*Data extracted from a collection*:
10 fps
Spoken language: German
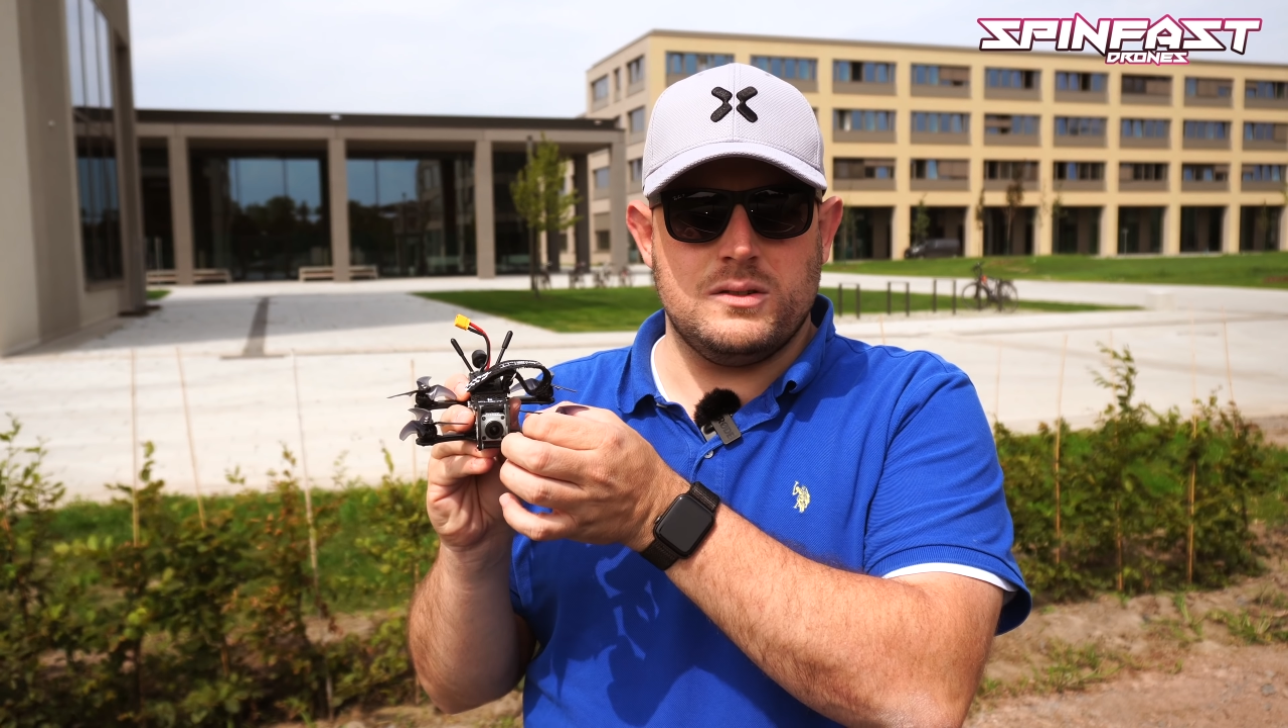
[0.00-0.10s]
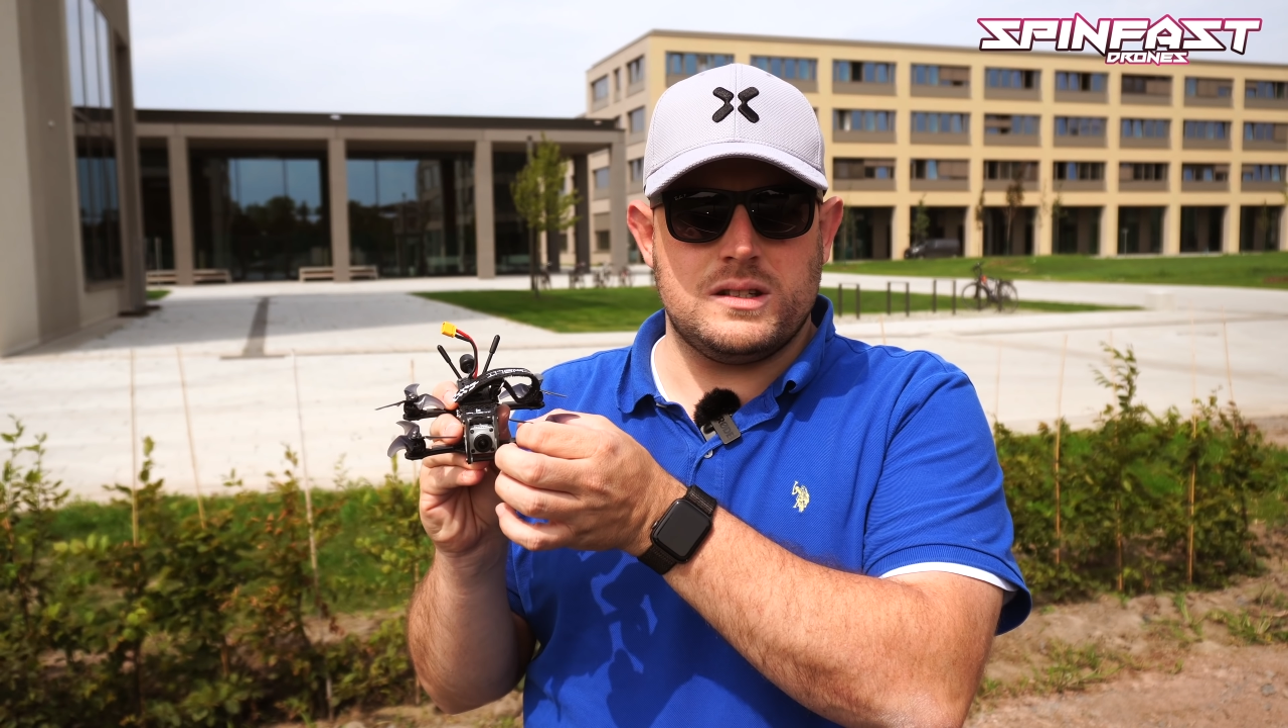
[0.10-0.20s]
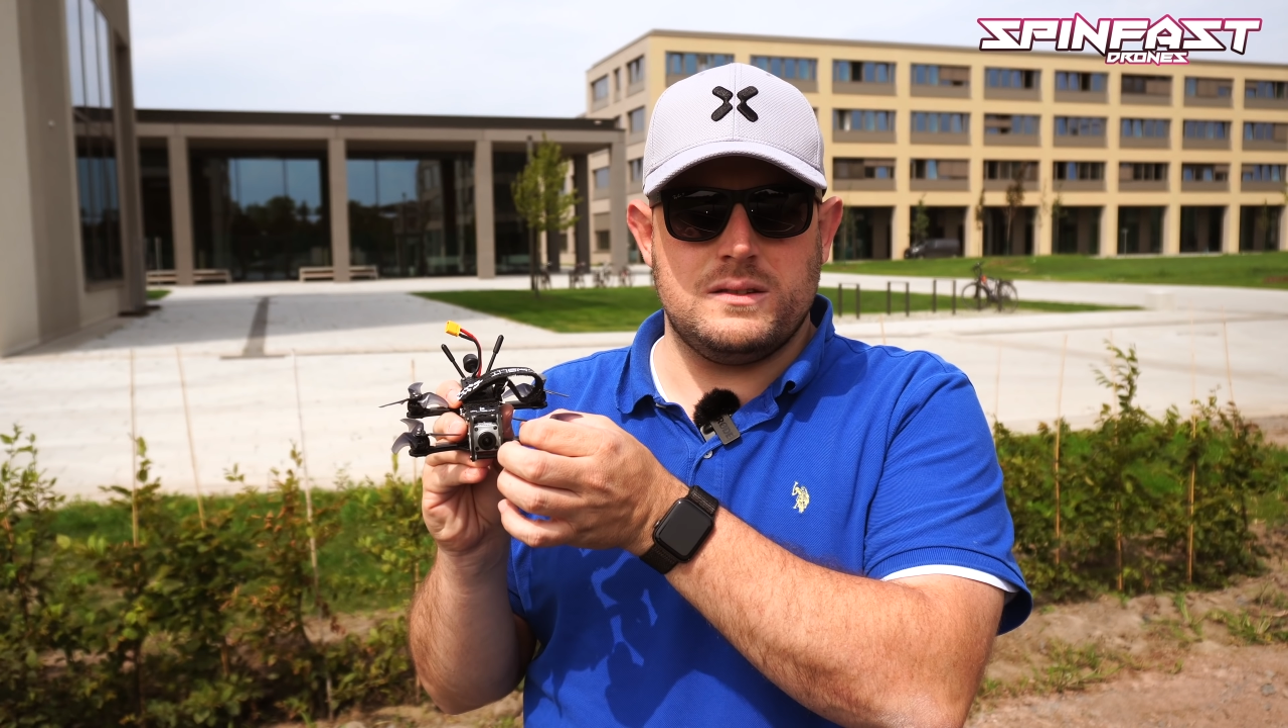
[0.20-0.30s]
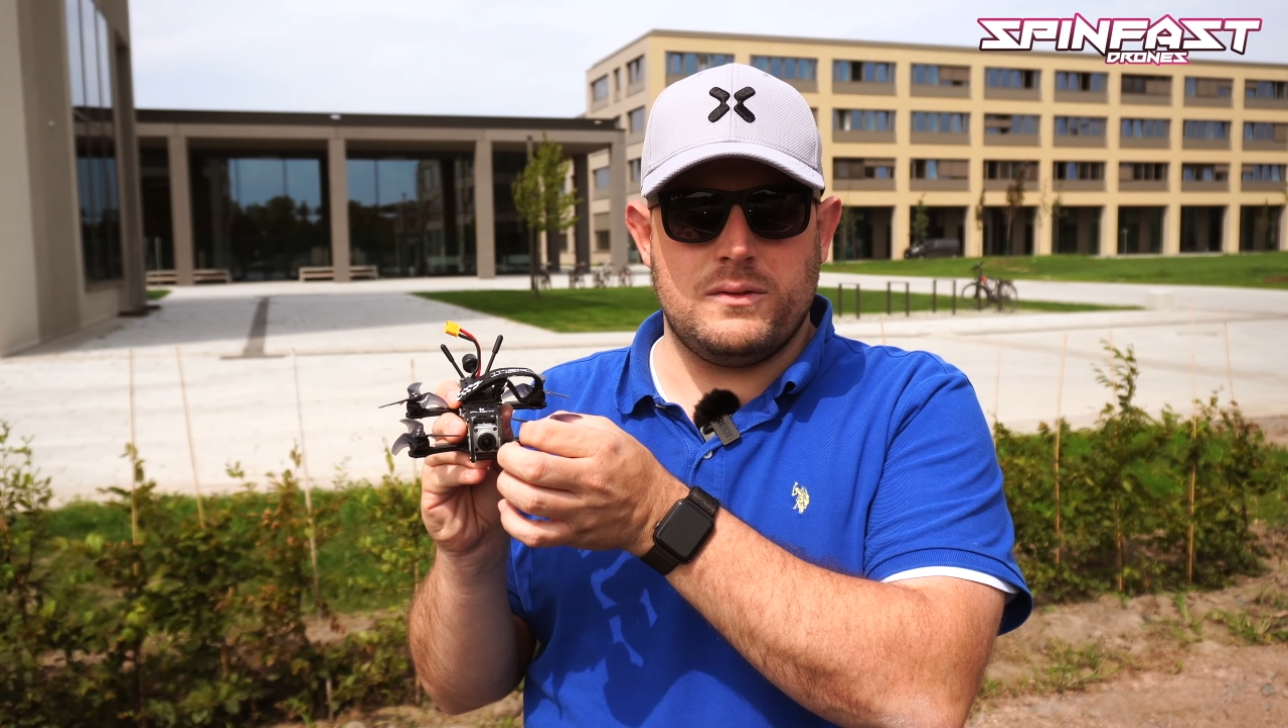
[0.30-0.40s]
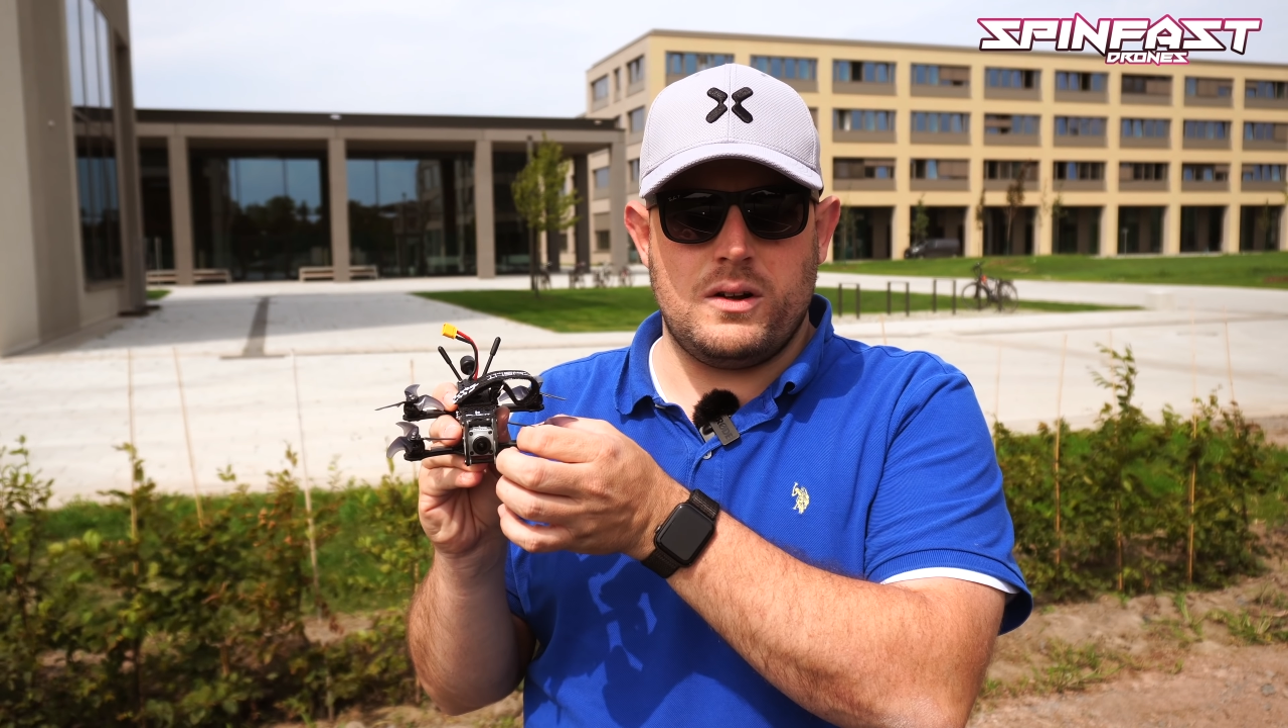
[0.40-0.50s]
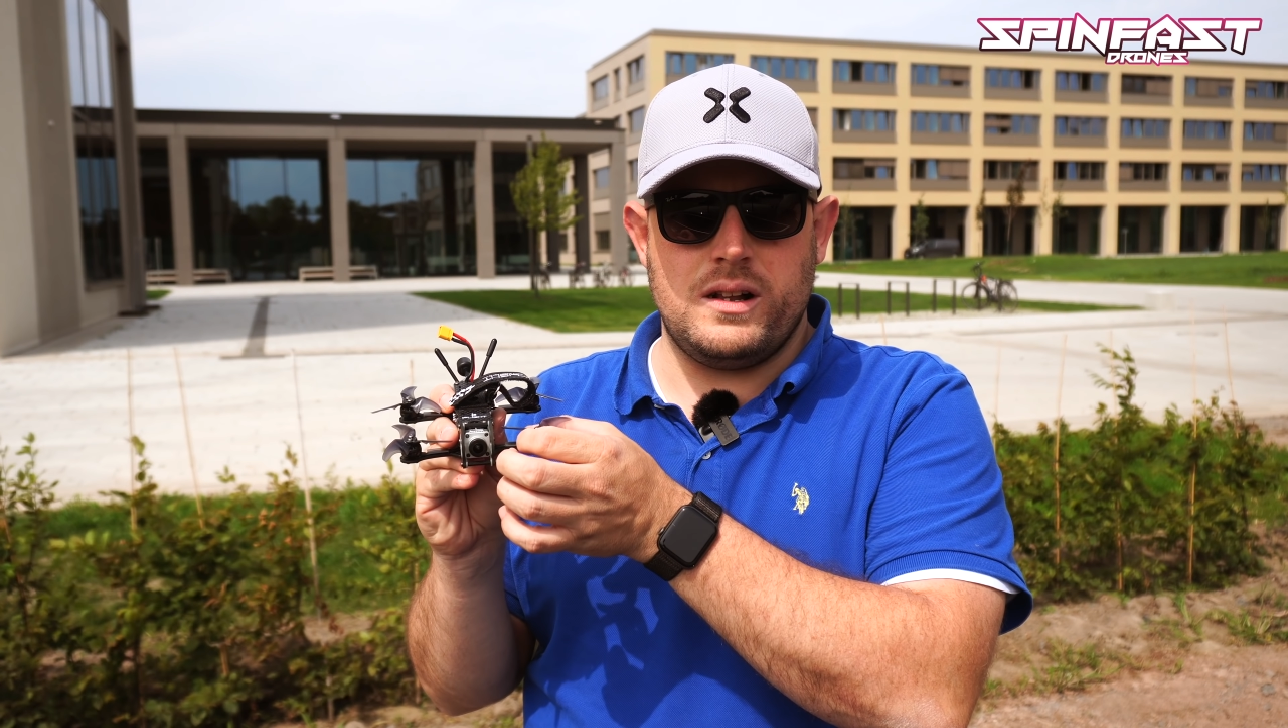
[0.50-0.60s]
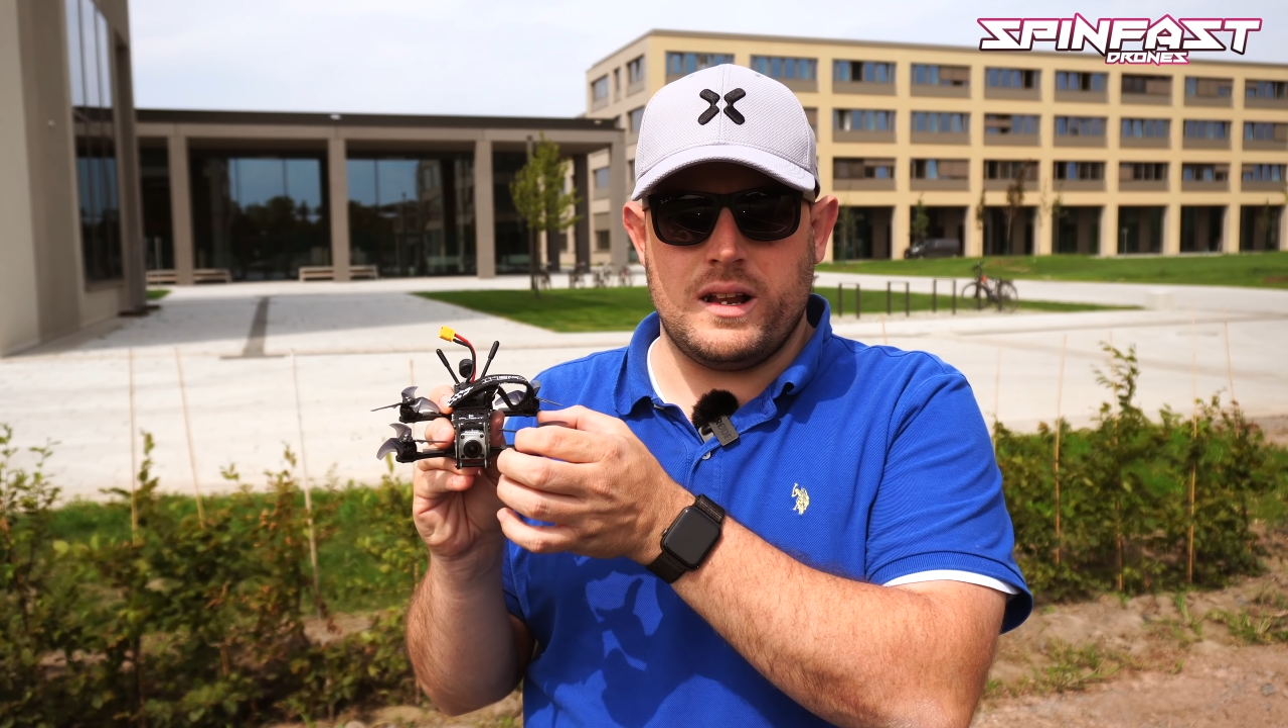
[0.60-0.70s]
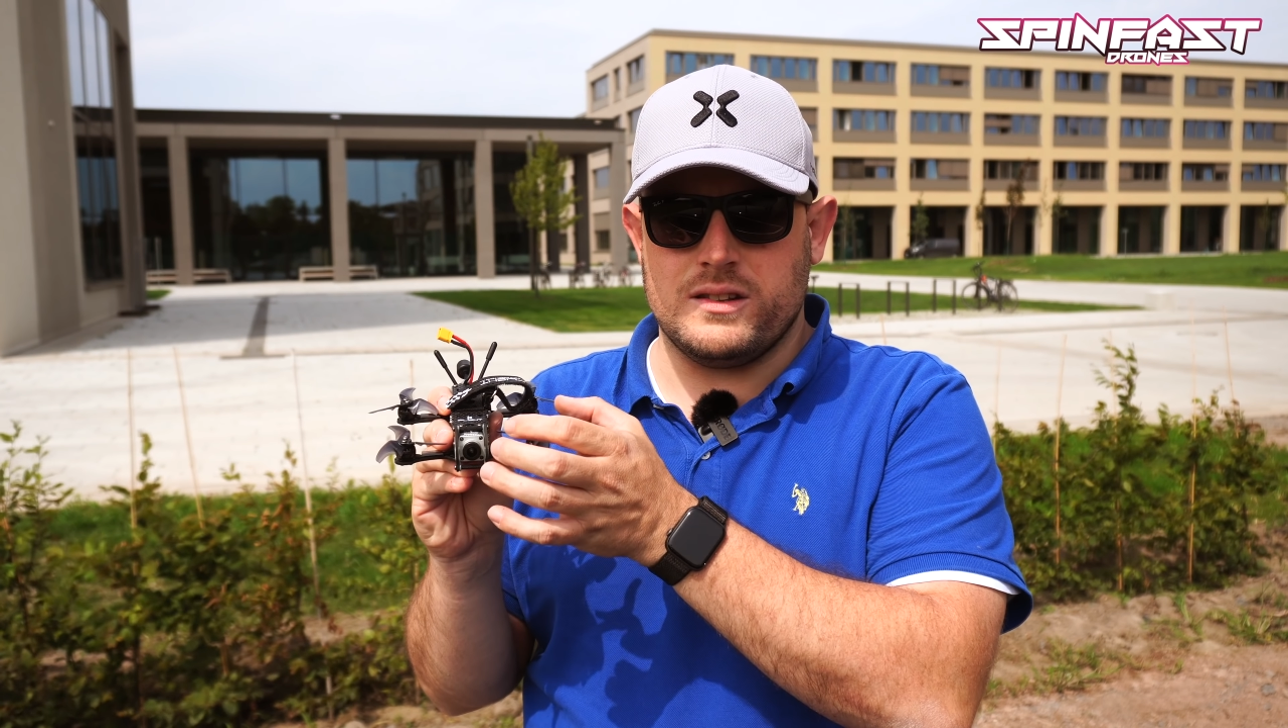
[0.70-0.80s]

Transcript: nutzen wollen,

*Task directions*:
The required output is every line from the one containing "[0.30-0.40s]" through the last line of the records, inclusive, reproduced exactly and without pictures.

*Solution to the exercise*:
[0.30-0.40s]
[0.40-0.50s]
[0.50-0.60s]
[0.60-0.70s]
[0.70-0.80s]

Transcript: nutzen wollen,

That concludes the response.